In a recent unanimous vote, bill SB 64, sponsored by Laguna local Judie Mancuso, cleared its first committee hurdle. SB 64 requires all municipal animal shelters to microchip any adopted or recovered cat or dog, helping pets find their way home.

Microchipping of pets is the easiest and most effective way to help pets in the tragic event they become lost or separated during a natural disaster, but many pets in California have never undergone this simple process. That’s closer to changing following the 9 to 0 vote of the California State Senate Committee on Business, Professions, and Economic Development on SB 64, a bill to mandate microchipping of cats and dogs in all municipal shelters.

“When lost pets are found, microchipping allows them to be returned to their families, instead of left to languish in a shelter. We’re proud to be joining Senator Chang and advocates from across the state to get more pets back into loving homes,” said Judie Mancuso, Founder and CEO of Social Compassion in Legislation, a sponsor of SB 64.

Laguna's Judie group

Courtesy of Socialcompassioninlegislation.org

Judie Mancuso, CEO of Social Compassion in Legislation, gives a speech on animal welfare

“Our pets are part of our family, and we dread the thought of them becoming lost or separated,” said Senator Ling Ling Chang (R-Diamond Bar), who authored the bill. “I’m proud to work on SB 64, which would help reunite pets with owners, significantly reduce the number of euthanized pets, and save taxpayer dollars.”

When an unchipped pet is brought to a shelter, only 15 percent of dogs and 2 percent of cats make it home. Meanwhile, roughly 75 percent of microchipped pets are reunited with their humans. As Senator Chang mentioned in her remarks, the problem of lost pets is worsening as California sees more and more devastating wildfires. In October 2017, one dog, Bill, was accidentally separated from his family, the Robinsons of Santa Rosa, during the Tubbs fire, but, due to a microchip and the work of the Marin Humane Society and local police, the family was reunited. More families and pets deserve this kind of safety.

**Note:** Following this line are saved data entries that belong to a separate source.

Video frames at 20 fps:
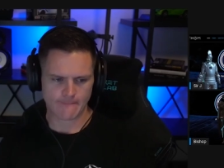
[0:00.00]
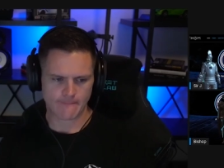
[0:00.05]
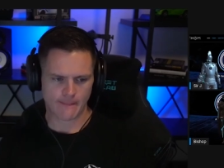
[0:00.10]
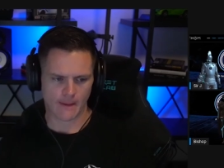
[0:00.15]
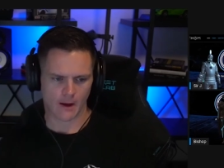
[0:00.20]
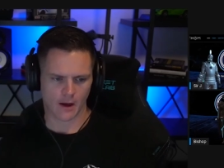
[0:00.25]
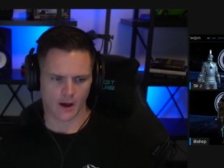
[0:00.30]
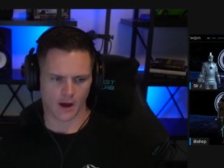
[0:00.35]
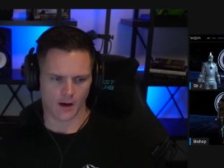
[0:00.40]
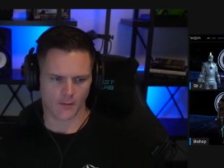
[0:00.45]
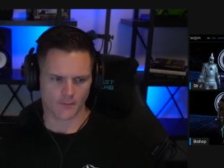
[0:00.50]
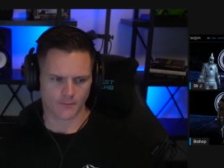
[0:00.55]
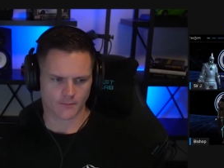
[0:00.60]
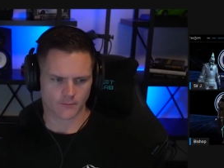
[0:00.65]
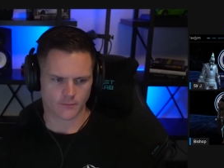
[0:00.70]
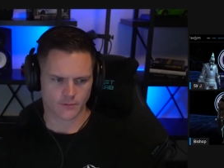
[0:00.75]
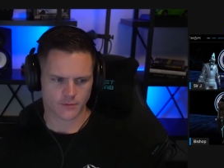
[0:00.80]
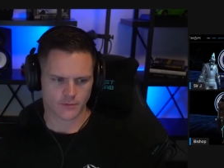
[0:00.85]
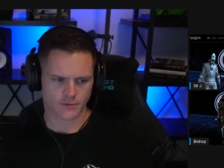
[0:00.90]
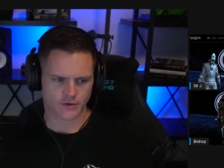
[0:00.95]
Um,
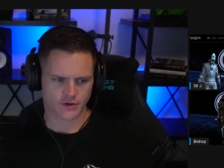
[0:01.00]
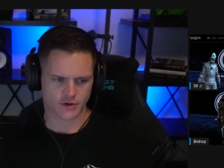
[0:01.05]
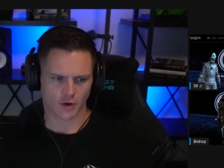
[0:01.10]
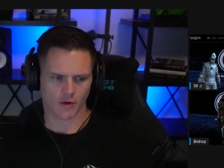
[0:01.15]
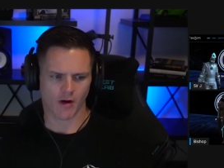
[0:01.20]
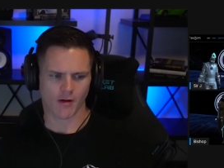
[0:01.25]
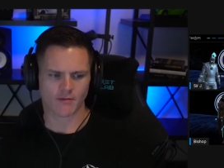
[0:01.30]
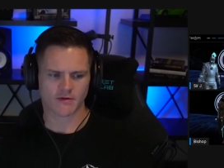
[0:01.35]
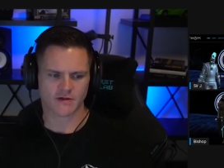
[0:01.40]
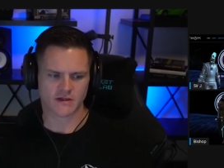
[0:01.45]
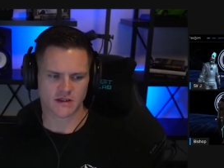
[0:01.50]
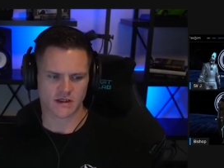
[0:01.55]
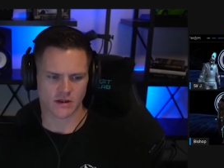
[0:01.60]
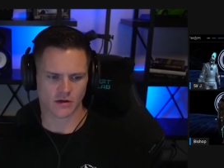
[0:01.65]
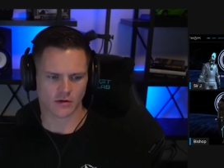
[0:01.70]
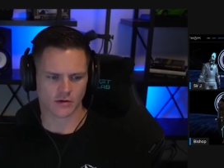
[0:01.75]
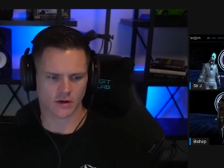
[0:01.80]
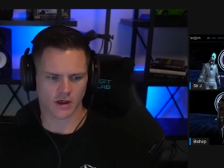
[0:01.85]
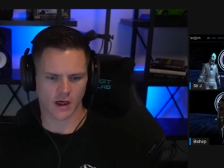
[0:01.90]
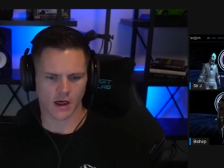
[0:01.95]
so I'm
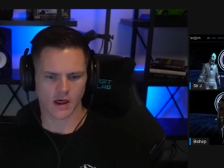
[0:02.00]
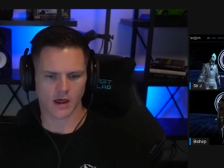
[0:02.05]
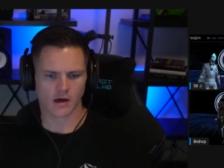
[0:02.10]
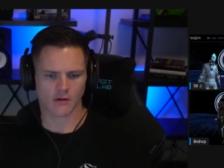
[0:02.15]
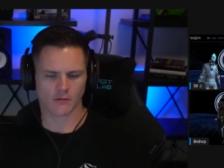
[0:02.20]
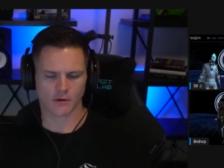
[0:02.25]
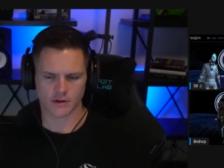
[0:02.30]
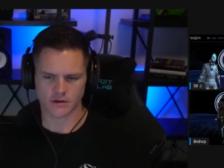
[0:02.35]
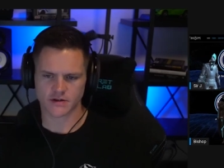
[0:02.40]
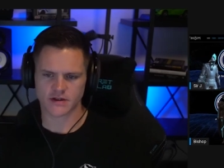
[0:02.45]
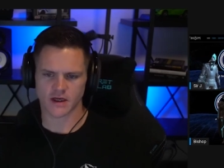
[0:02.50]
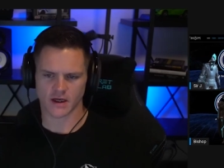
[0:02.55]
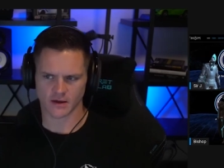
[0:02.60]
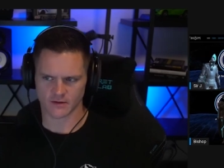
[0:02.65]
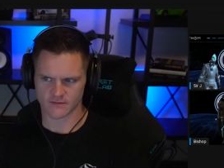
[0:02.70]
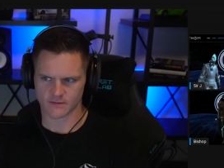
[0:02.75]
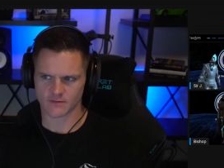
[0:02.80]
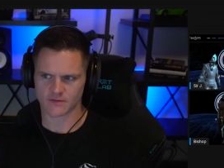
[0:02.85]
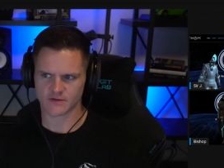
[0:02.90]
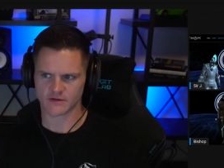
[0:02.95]
still getting what you're saying
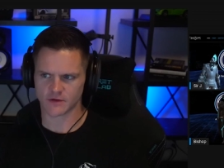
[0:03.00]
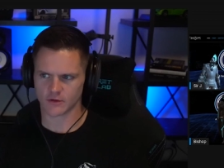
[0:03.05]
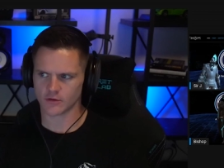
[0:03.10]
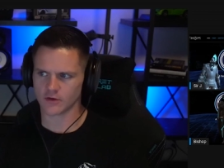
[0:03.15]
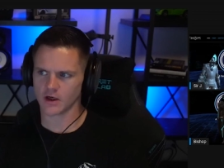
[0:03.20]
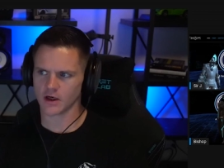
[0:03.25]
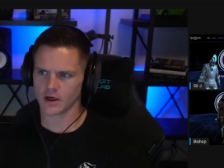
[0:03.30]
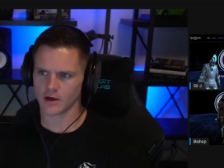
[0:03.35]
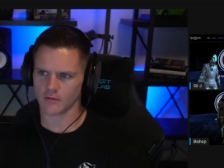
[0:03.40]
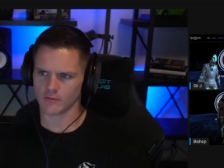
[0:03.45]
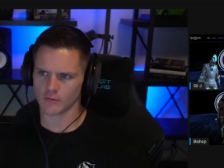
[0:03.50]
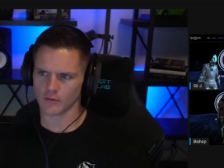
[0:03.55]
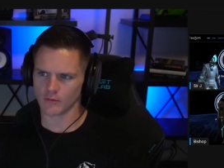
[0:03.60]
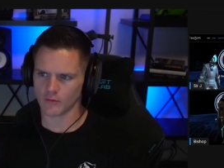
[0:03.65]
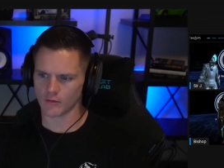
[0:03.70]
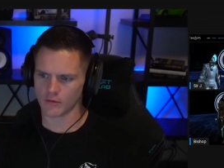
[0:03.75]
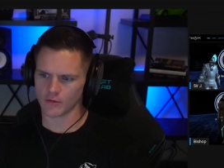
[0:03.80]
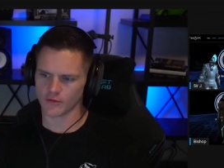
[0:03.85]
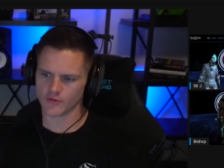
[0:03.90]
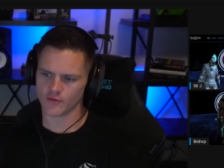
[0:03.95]
is I'm still getting
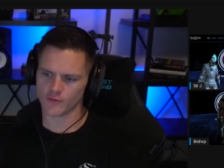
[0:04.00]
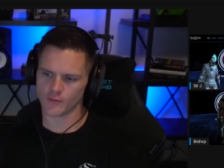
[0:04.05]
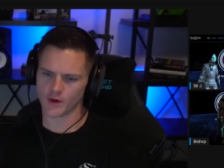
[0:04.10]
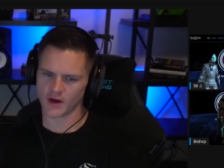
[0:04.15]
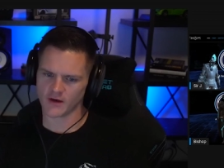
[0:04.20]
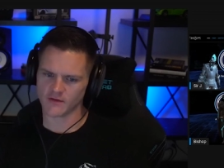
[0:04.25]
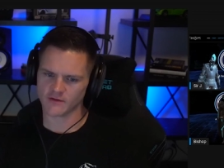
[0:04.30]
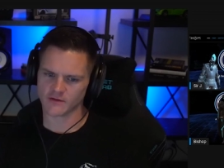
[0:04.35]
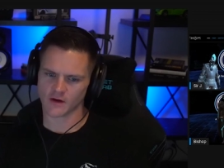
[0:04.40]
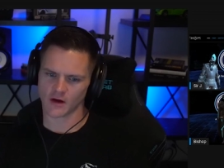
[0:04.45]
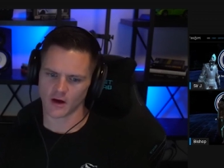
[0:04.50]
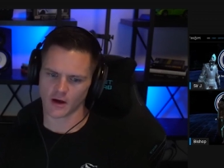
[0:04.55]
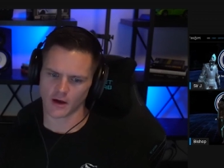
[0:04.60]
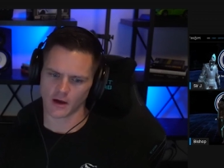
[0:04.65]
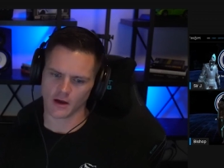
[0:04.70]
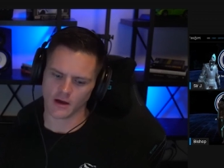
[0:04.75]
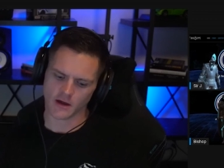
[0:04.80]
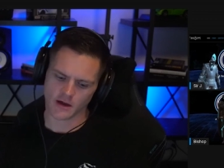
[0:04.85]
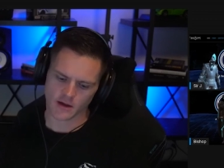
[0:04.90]
rewards based on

Since its founding in 2007, one of Social Compassion in Legislation’s primary goals has been to reduce euthanasia in state shelters, seeing this as both morally and fiscally worthwhile. “When dogs or cats come in with no identification, they are more likely to be euthanized. Given that half a million pets are put down in California shelters each year, we must do everything we can to get them into the homes where they will be loved and protected,” Mancuso added. 

The bill now advances to the Senate Appropriations Committee.